The location was San Rossore, outside Pisa, Italy. It’s the former presidents private hunting ground, now turned into a national park and asset for all citizens. The park hosts several farms and also livestock, as well as plenty of wild animals who roam freely.

We used two different tractors for the demonstrator, one modern tractor from German SDF-Group and an older, less “connected” tractor from the American company Deere & Co. By collecting sensor data on movement, we trained a neural network to classify the operational conditions, allowing the farmer end-user to manage the fleet of tractors via a Grafana dashboard; where they are located, their operational mode in near-real time and statistics on usage for planning and maintenance.

Practically, we installed a Dialog IoT Kit (Bosch sensor) device, an Android phone in a dashboard holder. Data can be labeled either in real-time by the driver/operator or in post production by viewing the captured smartphone video stream.

Using our Imagimob AI software, a number of neural networks were trained, and deployed on-device together with sensors, batteries and a LoRa radio.

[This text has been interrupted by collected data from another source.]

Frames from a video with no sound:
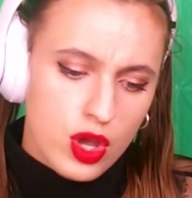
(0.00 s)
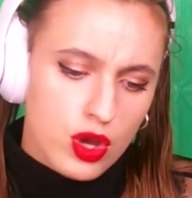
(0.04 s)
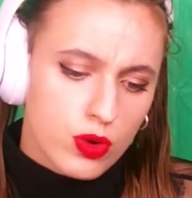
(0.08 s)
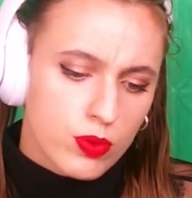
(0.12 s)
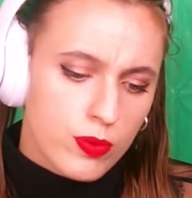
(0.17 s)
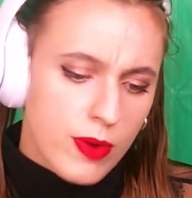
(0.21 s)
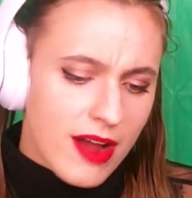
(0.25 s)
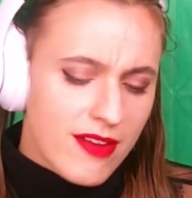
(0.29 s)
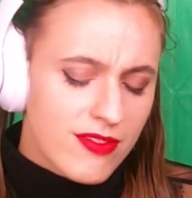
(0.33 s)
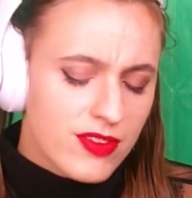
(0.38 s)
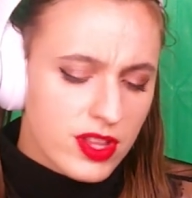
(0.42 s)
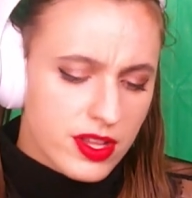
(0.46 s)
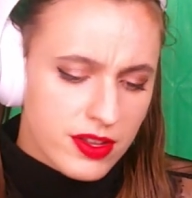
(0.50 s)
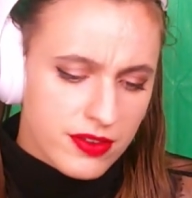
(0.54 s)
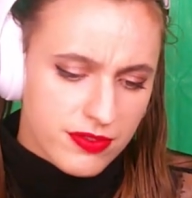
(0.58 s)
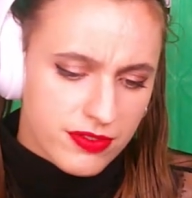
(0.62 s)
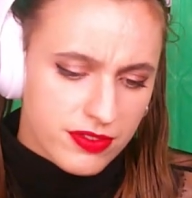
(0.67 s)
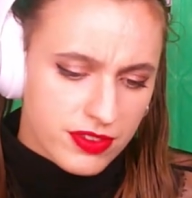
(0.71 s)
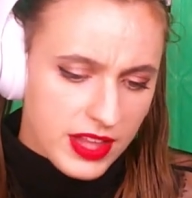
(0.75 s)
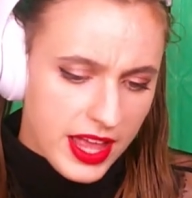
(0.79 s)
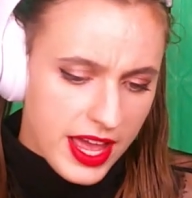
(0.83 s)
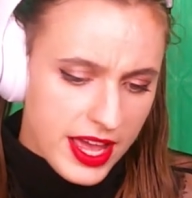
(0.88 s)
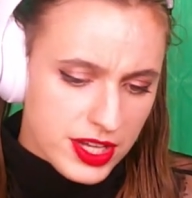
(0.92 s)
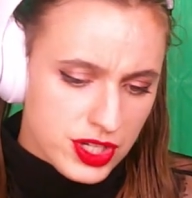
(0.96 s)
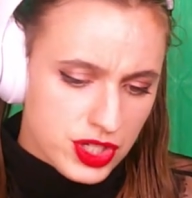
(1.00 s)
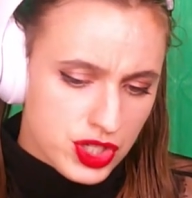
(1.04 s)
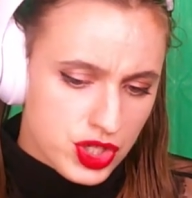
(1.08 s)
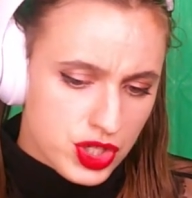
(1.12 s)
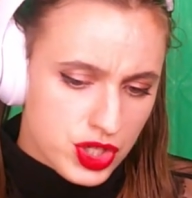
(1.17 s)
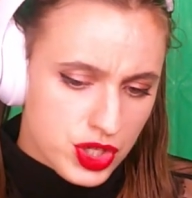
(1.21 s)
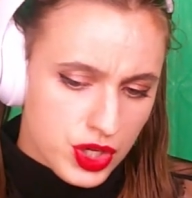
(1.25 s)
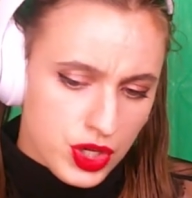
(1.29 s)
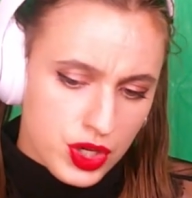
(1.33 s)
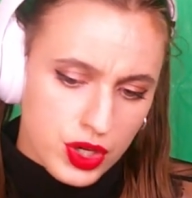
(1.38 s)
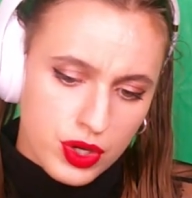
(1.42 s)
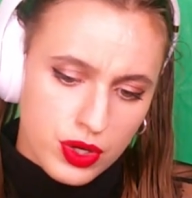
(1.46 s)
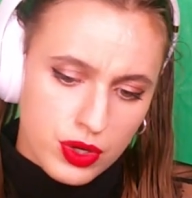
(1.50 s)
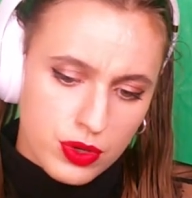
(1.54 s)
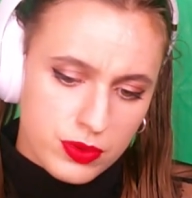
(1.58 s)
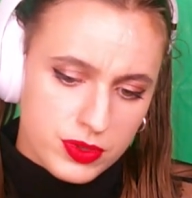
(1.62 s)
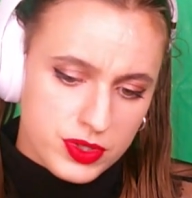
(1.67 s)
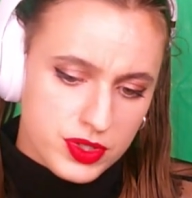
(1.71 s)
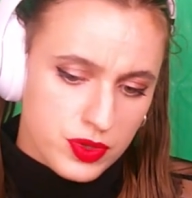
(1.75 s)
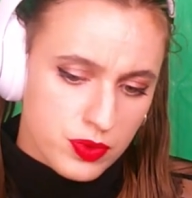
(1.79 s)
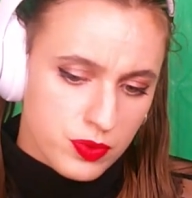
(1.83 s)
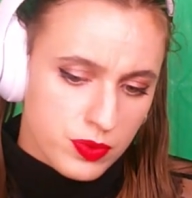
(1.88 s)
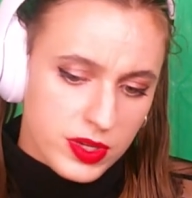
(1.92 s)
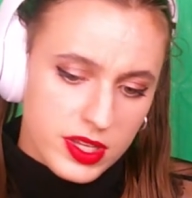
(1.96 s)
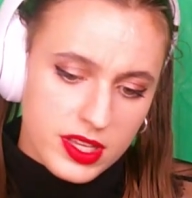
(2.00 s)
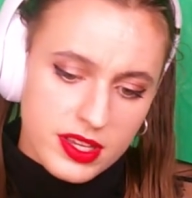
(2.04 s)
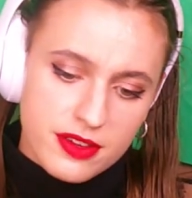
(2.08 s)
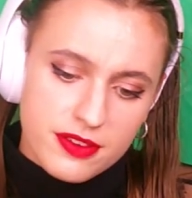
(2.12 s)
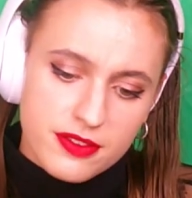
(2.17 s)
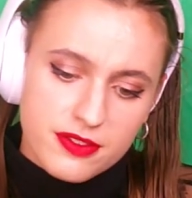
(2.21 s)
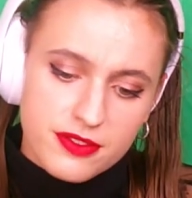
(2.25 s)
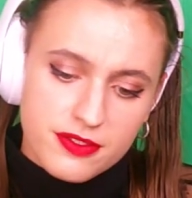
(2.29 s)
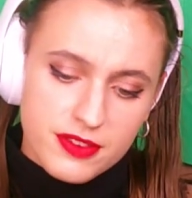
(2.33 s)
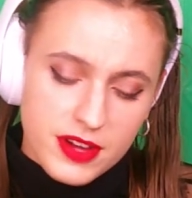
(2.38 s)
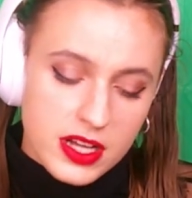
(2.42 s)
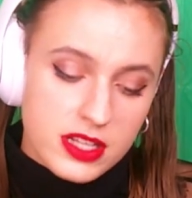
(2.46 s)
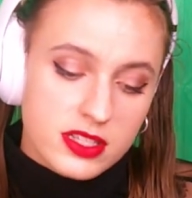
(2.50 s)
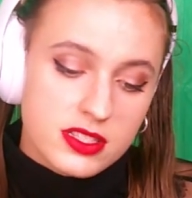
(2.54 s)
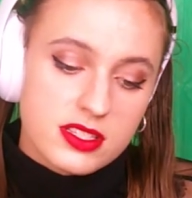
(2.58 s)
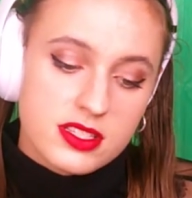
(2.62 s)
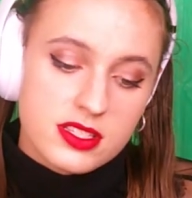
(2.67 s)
Revel in Flesh 2 was a really fun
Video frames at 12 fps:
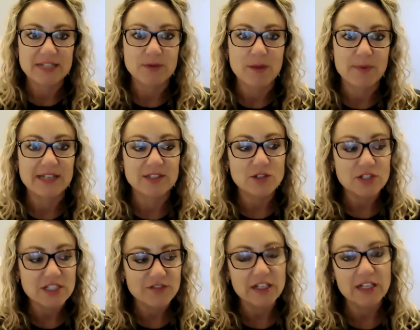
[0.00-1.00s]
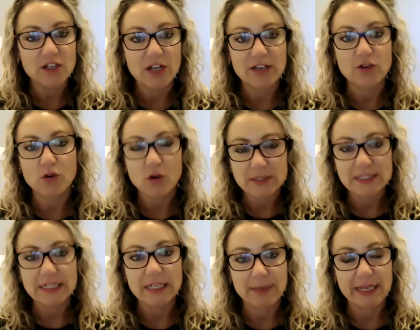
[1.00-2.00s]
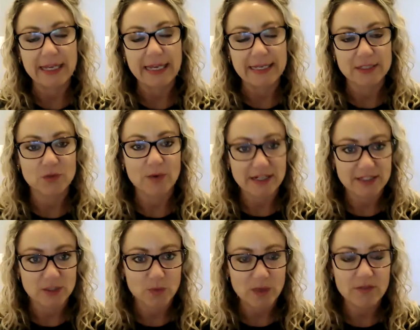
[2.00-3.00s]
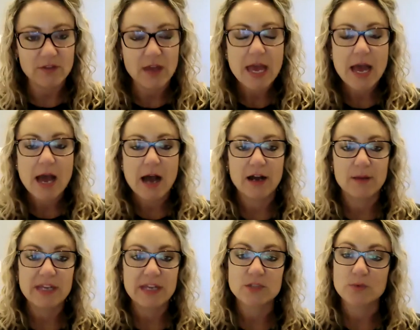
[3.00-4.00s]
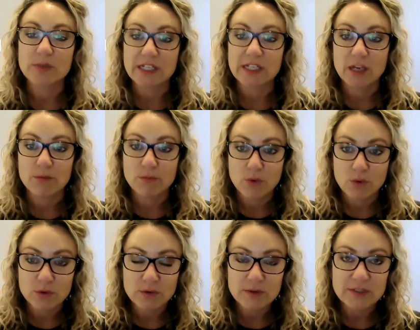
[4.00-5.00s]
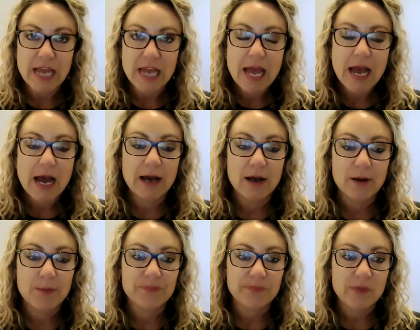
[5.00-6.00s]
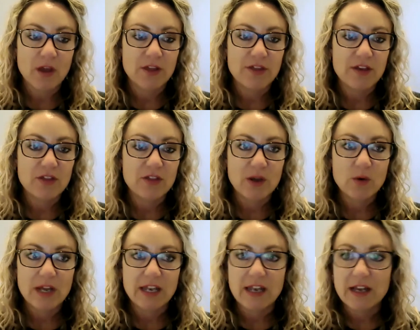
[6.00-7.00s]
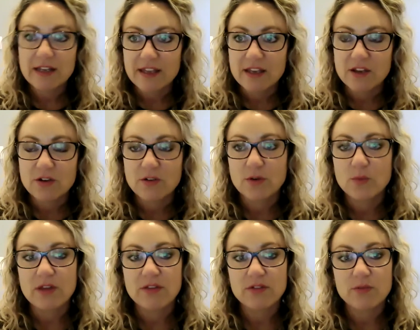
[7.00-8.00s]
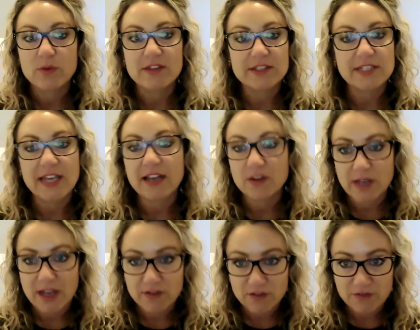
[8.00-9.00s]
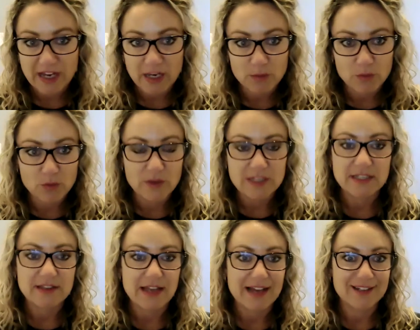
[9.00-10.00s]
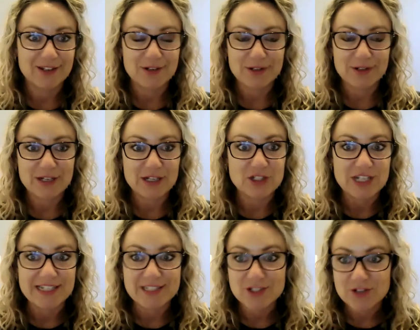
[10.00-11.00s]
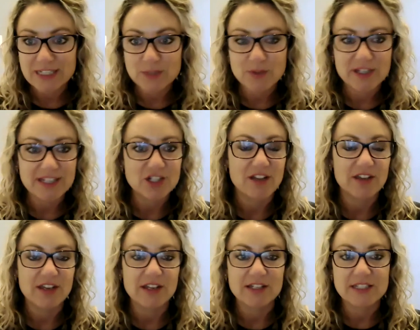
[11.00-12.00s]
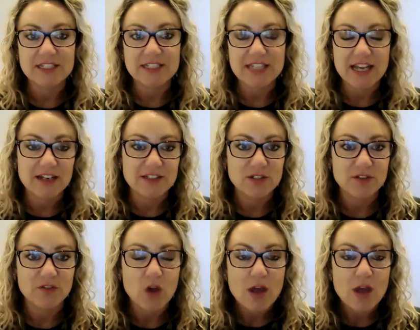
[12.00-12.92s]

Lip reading: may be? So just feeling like you're constantly being interacted with is really important. I think that we're quite lucky, with the tech that we have available. There's that, you can share screens with each other, you can sit down and sort of,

The end-result allows the farmer to monitor mobile assets using a rich data set from accelerometer and gyroscope, sending the end-result over LoRa networking periodically for tracking in near-realtime.

We used the very same tools for livestock; creating very different models to distinguish the health and well-being of cattle. It’s not as easy to capture training data for cows, as they can’t be commanded as precisely as a tractor driver, but can definitively be done with a moderate effort from our team.

We are happy to say that he final live demonstrations on site on the farm in Pisa worked perfect!

It has been a fun and rewarding 3-year project, ending now in December 2021.